During the All-Star break, a photo went viral on social media that warmed the hearts of Bruins fans and impartial observers of the 2011 team alike.
Horton, 34, of course, has been retired since the 2013-14 season because of back troubles. Milan Lucic is still trucking at 31 years old for Calgary, his third team since he was traded from the Bruins, but has become much less effective in the speedier NHL.
But Krejci, well he’s still the Krejci that was putting up nearly a point per game in his 20s and led the NHL in postseason scoring twice (in 2011 and 2013).
After he had 73 points in 81 games last season (he rested for Game 82), he’s on pace to again contribute at least 70 points despite not being afforded the same luxury Patrice Bergeron gets of having regular, high-end linemates. He has 39 points (13 goals, 26 assists) in 48 games.
“Well he’ll always play his game. I think it starts with being a good player, he takes a lot of pride in what he does. I’m sure he’d be the first to tell you he’d rather have chemistry with the same guys every night. I’ve talked to him a number of times about how we’re going to try to do that. It doesn’t always work out. So I think he’s a good pro in that regard. He just comes to play,” coach Bruce Cassidy said.
For all the false narratives of Krejci being fragile, the 33-year-old is scheduled to play his 900th NHL game Saturday against Detroit. He’ll become the seventh player in franchise history to reach that plateau.
Of course two teammates, Bergeron and Zdeno Chara, have surpassed 1,000 games in a Bruins sweater the past couple seasons. Although he’s put up numbers (he’s eighth all-time in Bruins scoring) and been a leader, wearing an alternate captain’s A since 2013, Krejci has often operated in the shadow of Bergeron and Chara.

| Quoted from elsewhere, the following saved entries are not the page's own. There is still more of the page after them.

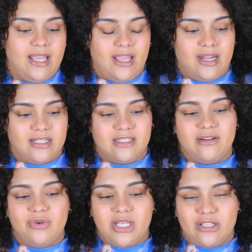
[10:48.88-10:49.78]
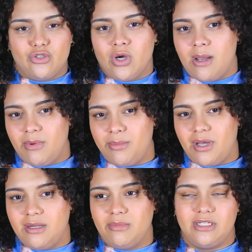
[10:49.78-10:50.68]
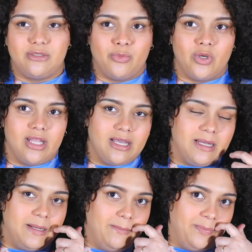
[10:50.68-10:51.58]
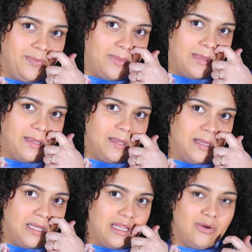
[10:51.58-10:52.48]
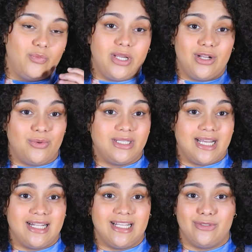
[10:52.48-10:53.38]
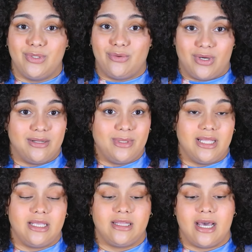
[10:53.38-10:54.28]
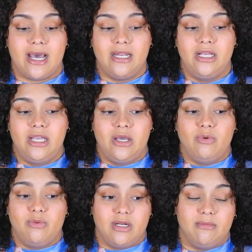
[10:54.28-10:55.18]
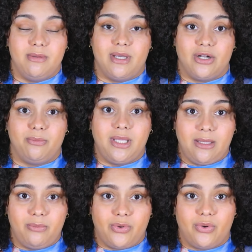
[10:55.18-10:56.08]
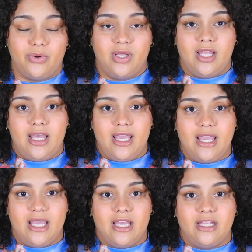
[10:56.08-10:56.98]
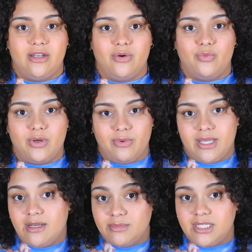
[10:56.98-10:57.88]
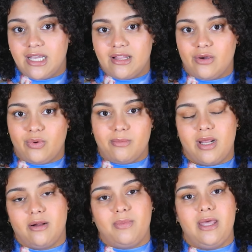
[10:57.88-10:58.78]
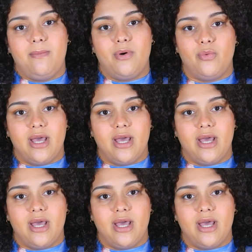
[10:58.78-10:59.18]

And it's not really a trauma bond, but it's more like um we know what that is. We don't want to be like that. We want to be better people and when we come together, we're better people.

It’s a little harder to pin down just what he stands for, what his mood’s like and what he thinks of his more than a decade in black and gold.
When asked what he wants the fans of Boston to think of him, Krejci, a player that always thinks pass before shoot, unsurprisingly wanted team success to come above the individual.

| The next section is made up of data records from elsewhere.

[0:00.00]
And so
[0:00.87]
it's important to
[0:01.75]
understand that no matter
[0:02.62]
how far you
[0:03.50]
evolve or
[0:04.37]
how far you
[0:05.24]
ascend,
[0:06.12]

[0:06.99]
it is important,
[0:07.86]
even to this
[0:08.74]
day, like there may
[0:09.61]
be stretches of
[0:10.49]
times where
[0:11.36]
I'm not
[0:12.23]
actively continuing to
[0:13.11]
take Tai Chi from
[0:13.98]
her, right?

“I want my name to be associated with a winner,” he said. “You know obviously I’ve done it once, but I know we can still do it here. I think we have a really, really good group of guys, good team, so I don’t need any individual recognition or anything. I just want to be included in that winning circle.”
To be fair, if Krejci retired today he’d be in that circle. He was the leading scorer on the Bruins’ only Cup-winning team in the past 47 years. He was crucial for two other Boston teams to return to the Cup Final, something that doesn’t happen as often in the 31-team league as it did back in the Original Six or Expansion 12 days.
With the last year of his contract coming up next season, Krejci might be a candidate for a trade as general manager Don Sweeney sorts out his salary-cap situation and starts paying the Bruins’ young up-and-comers what they’re worth. Any departure of Krejci will make the Bruins a less talented team, but might be necessary for business reasons.
If he’s still around, Krejci could join Bergeron and Chara in the Bruins 1,000-game club in the closing weeks of 2020-21. Wherever he is, health permitting he’ll hit that magic number. There’s no reason to stop, and Krejci doesn’t intend to come up short. He’s heeding the advice of players that’ve come before him and probably learning a lesson from Horton and even Lucic.
“Obviously when you get older people talk. But so many of the older people, they tell you ‘keep playing as long as you can.’ So I’m just enjoying every day,” he said. “I’m happy to be here and having fun. It always helps when the team’s doing good. So I’m happy where I am, just enjoying each day.”
Bruins fans should enjoy that they still get to watch Krejci perform on a nightly basis.